Cependant ce n’est pas un système figé et il fait encore l’objet de beaucoup de
débats. C’est ainsi que la Commission Attali mise sur pied par le Président Sarkozy,
a recommandé la suppression des départements.

En considération de ces expériences étrangères, le Maroc doit s’inspirer de quel
modèle ? L’Allemagne a toujours été un Etat fédéral. La culture allemande est
imprégnée de l’esprit fédéral, qui bénéficie d’une tradition plus que centenaire. Le
système allemand facilite l’identification des citoyens, et permet de bien gérer les
particularismes régionaux.
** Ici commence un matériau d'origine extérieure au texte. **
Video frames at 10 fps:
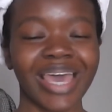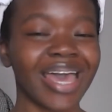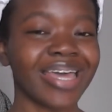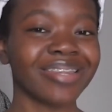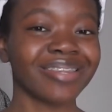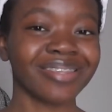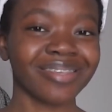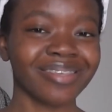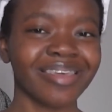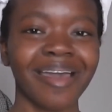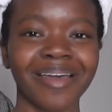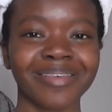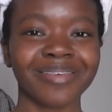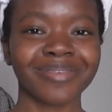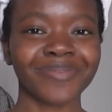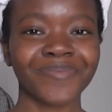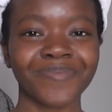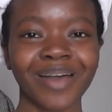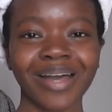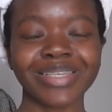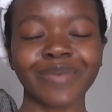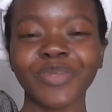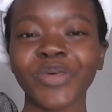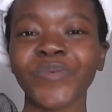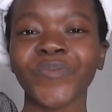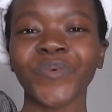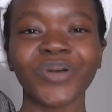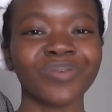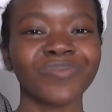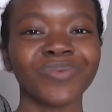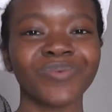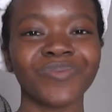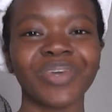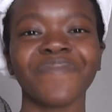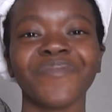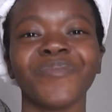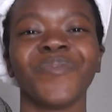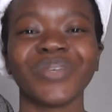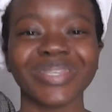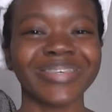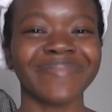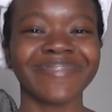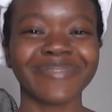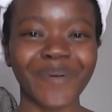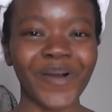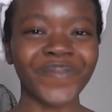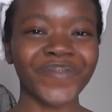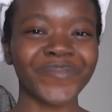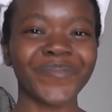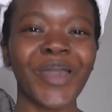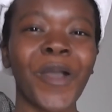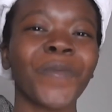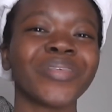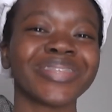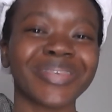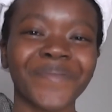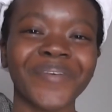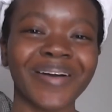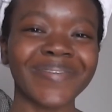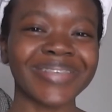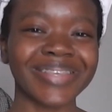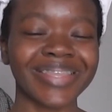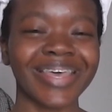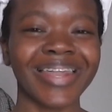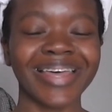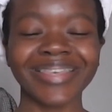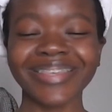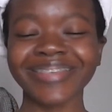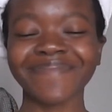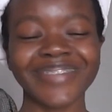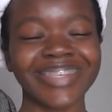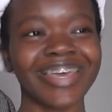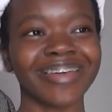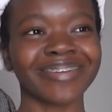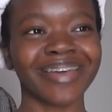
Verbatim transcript: and yeah, so guys, let me know what you do if you want to use the bathroom when someone else is in there. Like this is ridiculous.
Mais c’est un système trop sophistiqué pour notre pays,
et il serait très difficile à mettre en œuvre. Le système régional des Etats-Unis est
celui d’un Etat typiquement fédéral, ce qui n’est pas recherché par le Maroc. Le
système français de régionalisation n’accorde pas suffisamment de pouvoirs aux
régions : il reste trop centralisé. Notre pays pourrait s’inspirer davantage de l’exemple
espagnol, qui est plus proche de nous, qui est opérationnel, et qui a accumulé
plusieurs années d’expérience. On peut noter aussi que le système d’autonomie n’a
pas été accordé à toutes les régions espagnoles. Ceci pourrait également amener le
Maroc à accorder un statut différencié selon les régions.